This report goes a layer deeper. It defines the contract — what a receipt has to contain, and why each piece is in there. Not how to capture it, not where to store it, not how to query it. The contract first; everything else has to satisfy the contract.
That sequencing is deliberate. A clear contract makes the implementation testable. An unclear contract makes the implementation a moving target. So this is about the contract.
The diagram above shows the phases of an engineering project at a high level. Depending on the project and the team, AI assistance can appear at any of these phases — sometimes lightly, sometimes as the primary author.
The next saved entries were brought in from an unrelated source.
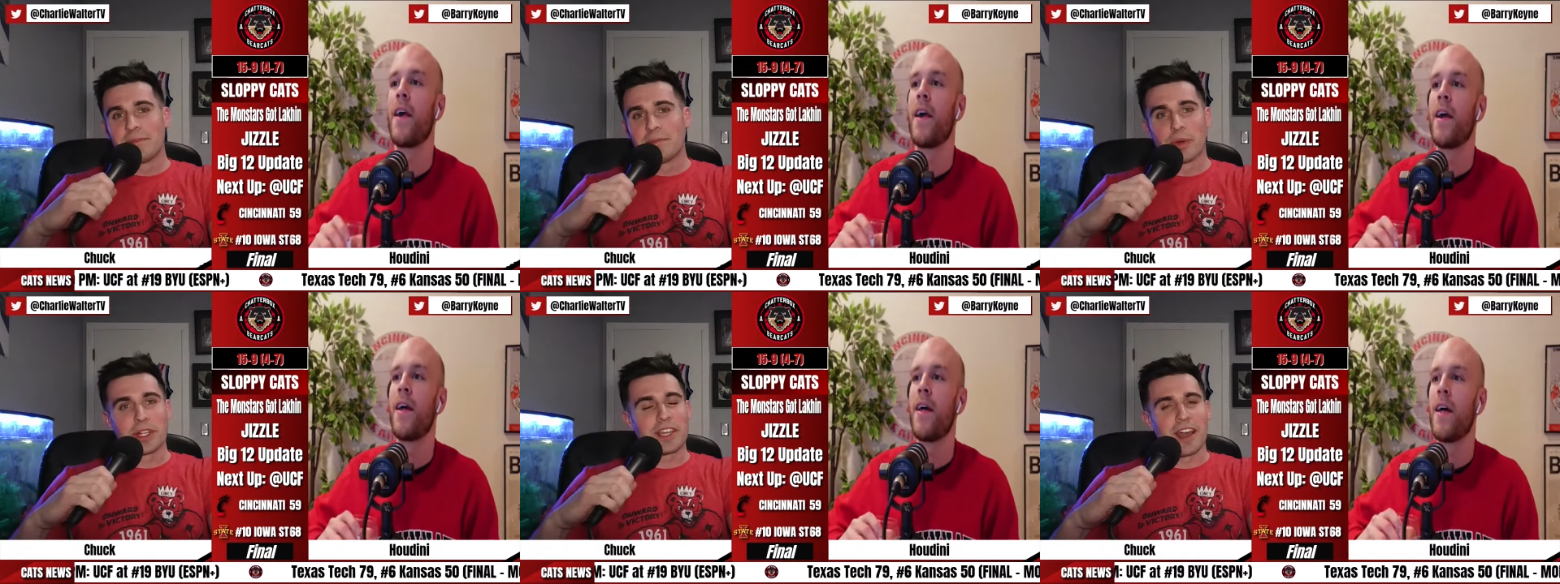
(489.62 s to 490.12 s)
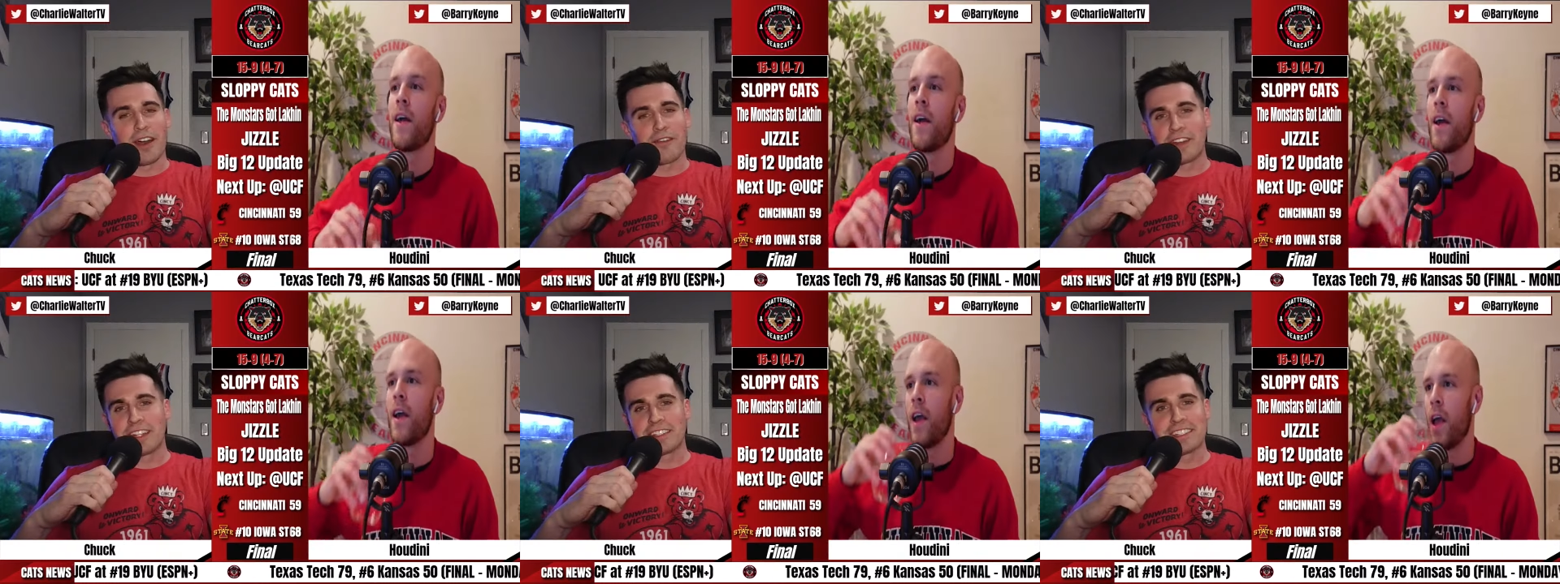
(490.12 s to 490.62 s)
Speaker 1: but
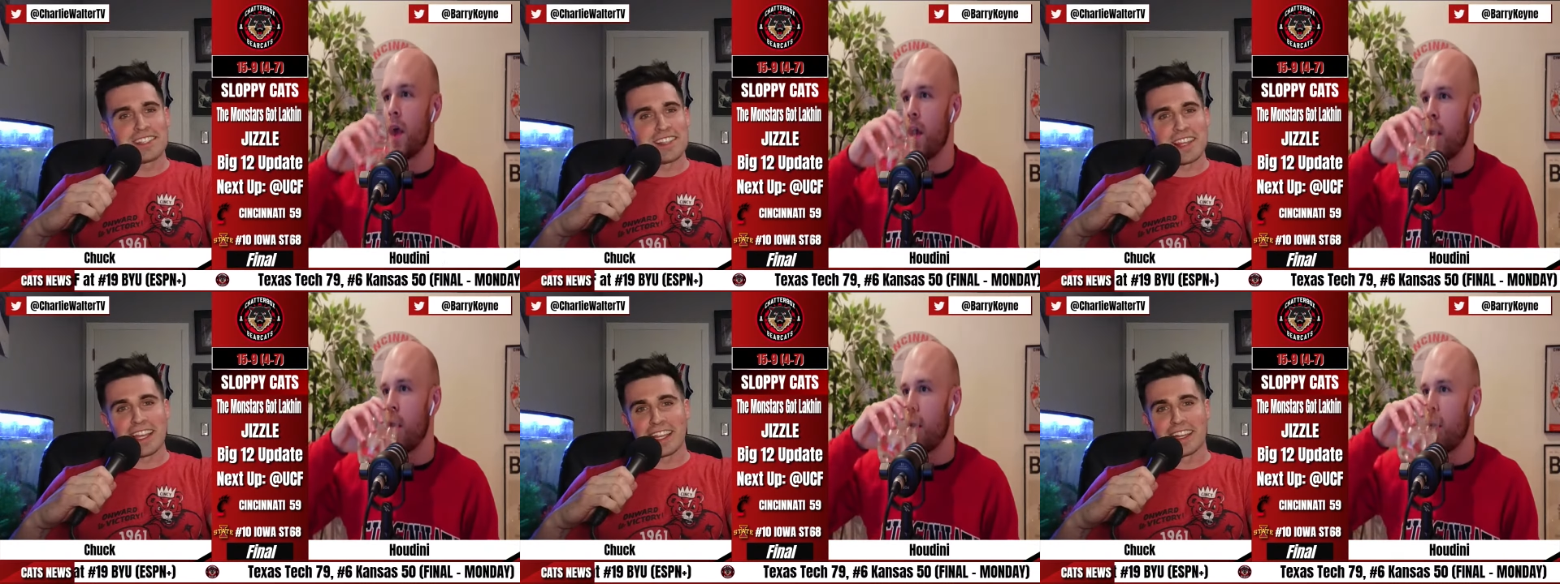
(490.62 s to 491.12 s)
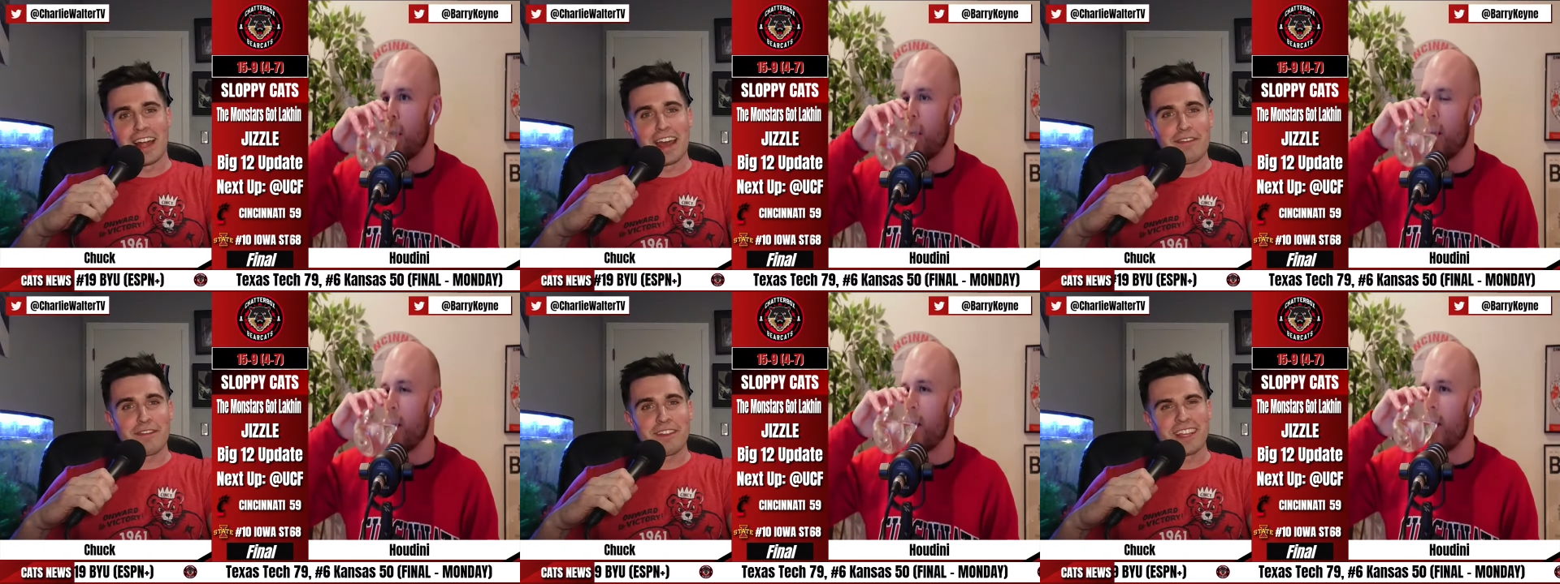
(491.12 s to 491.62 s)
confidence is a thing in
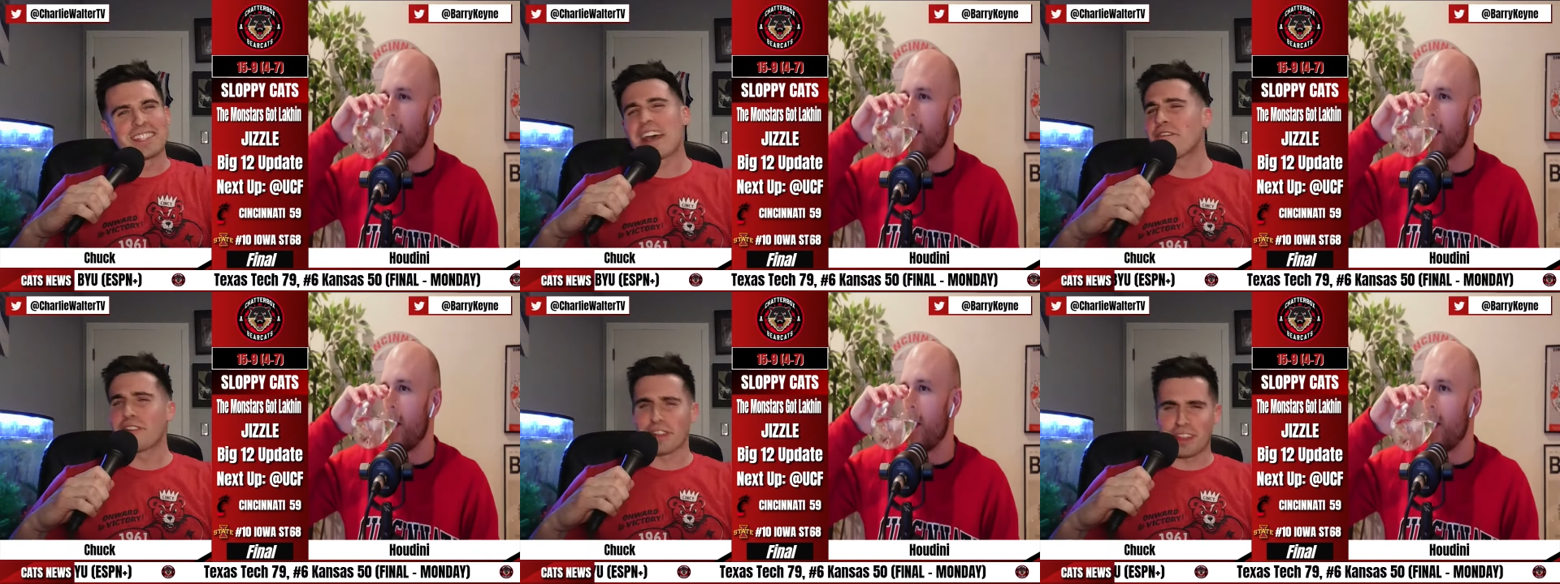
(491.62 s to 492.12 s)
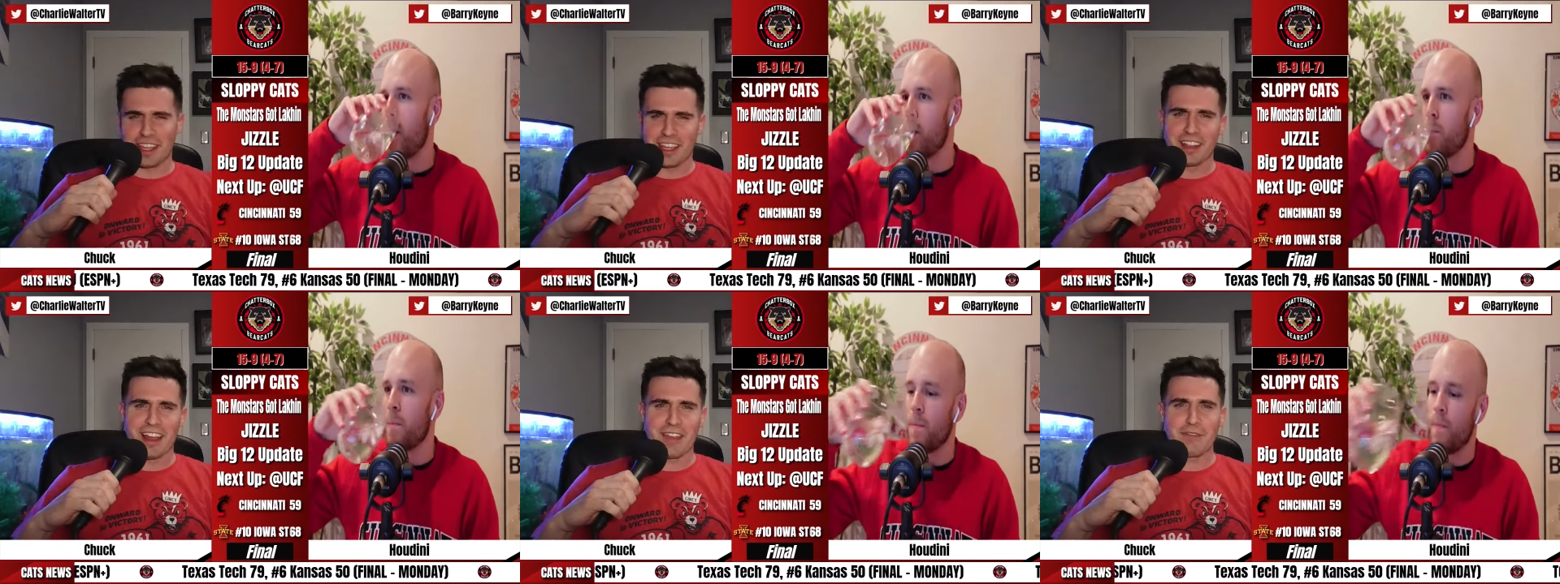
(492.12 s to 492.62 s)
life. It's everything
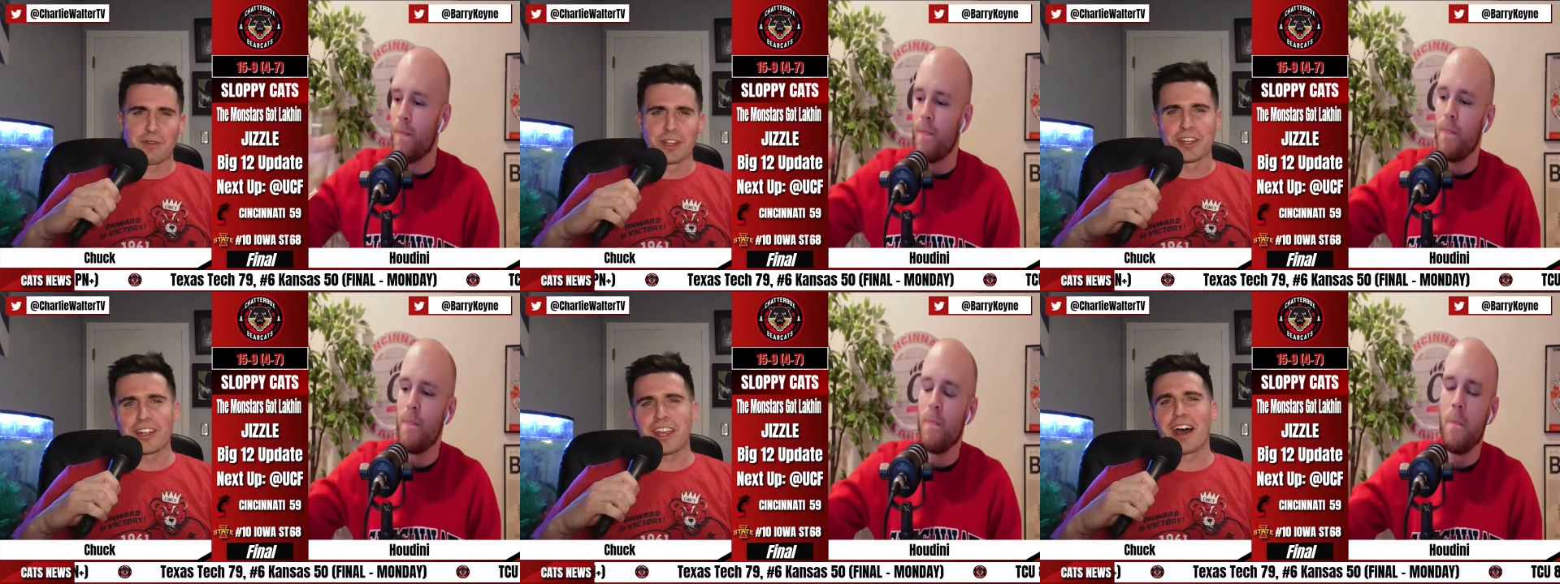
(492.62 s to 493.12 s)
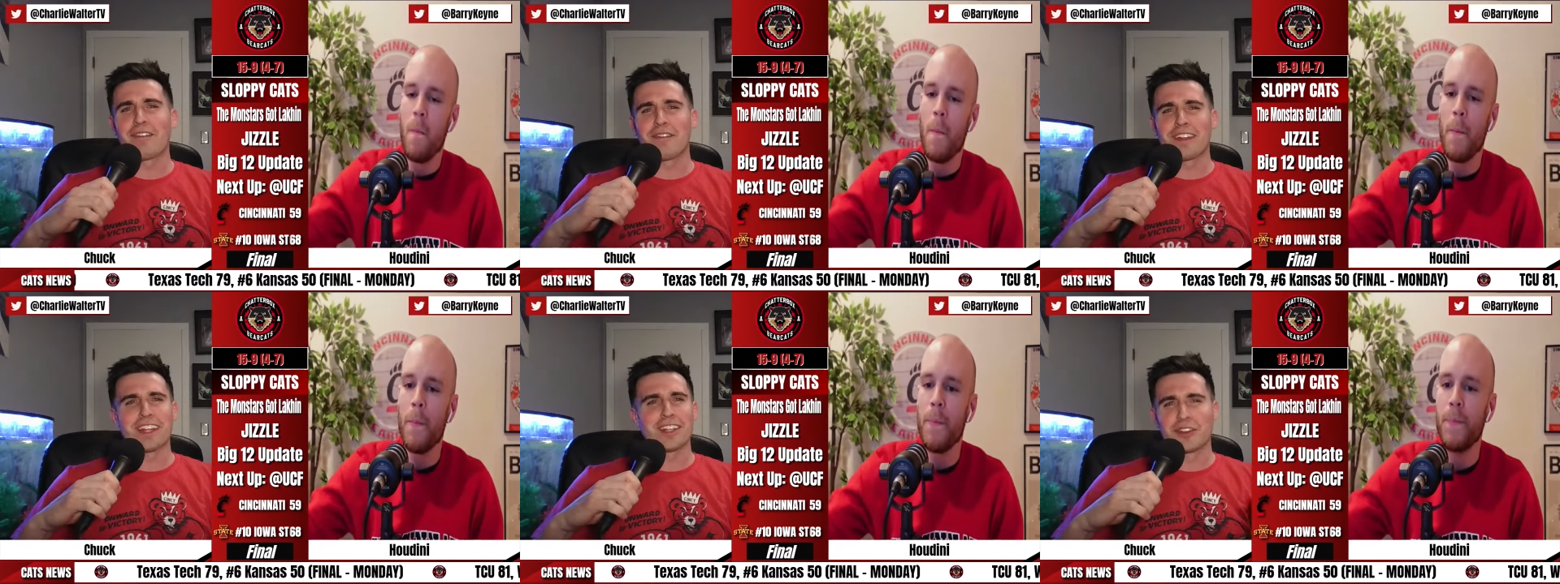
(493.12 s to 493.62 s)
in life. When you're
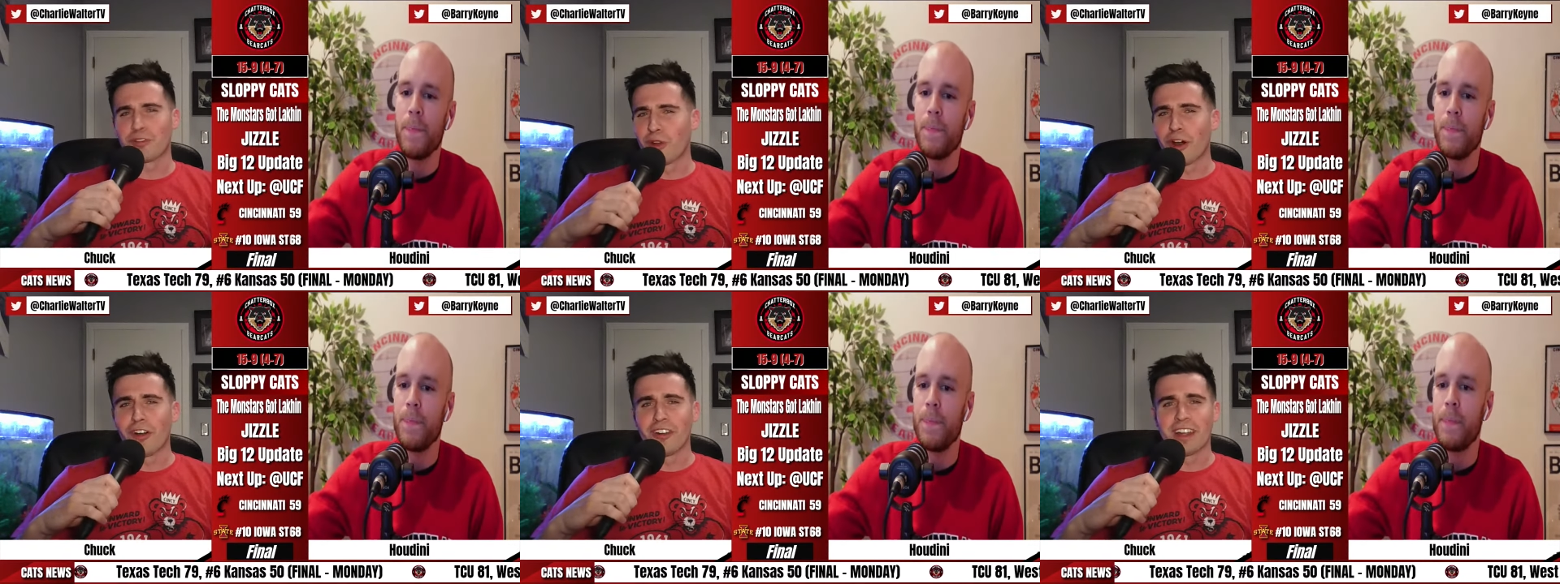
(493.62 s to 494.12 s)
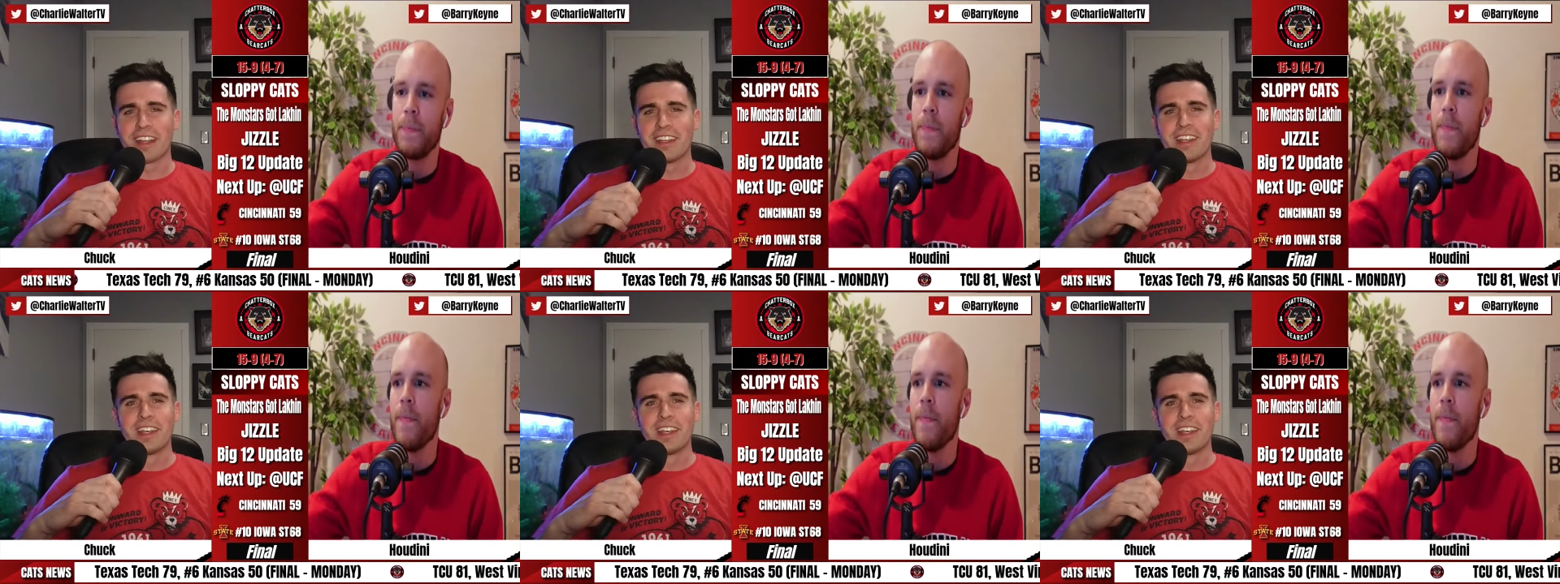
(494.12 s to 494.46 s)
confident, you're rolling.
The methodology this report is defining cares most about the phases where AI authorship is most consequential.
Receipts are emitted continuously across the four core phases — Specify, Design, Build, Validate — where the agent is doing meaningful authorship and the cost of opacity is highest. The boundary phases (Define Goals, Deploy & Improve) are conditionally in scope: if AI did substantial authorship there, receipts are emitted; if a human-only process was used, they aren't.
That's where receipts live. Now to what they contain.
Before going further, three terms the methodology uses with precision, because they're going to recur across this report and the ones that follow.
The receipt ledger is the temporal sequence of receipts — each one anchored to the previous by hash, in the order they were produced. The ledger is what makes the methodology tamper-evident: alteration of any earlier receipt invalidates the chain forward. Fig. 5, later in this report, visualises the ledger.
The delegation tree is the authority structure within and across receipts. A principal authorises an agent. That agent may authorise a sub-agent for a scoped task. Each authorisation has its own scope, its own permissions, its own halt discipline. Halts where new permissions are requested and granted are themselves authority transfers, recorded on the tree. The delegation tree expresses these relationships — who authorised whom, with what scope, where halts were due, where new scope was opened in response. This report sketches the field that begins to capture it; future reports will go deeper as the methodology engages with multi-agent work.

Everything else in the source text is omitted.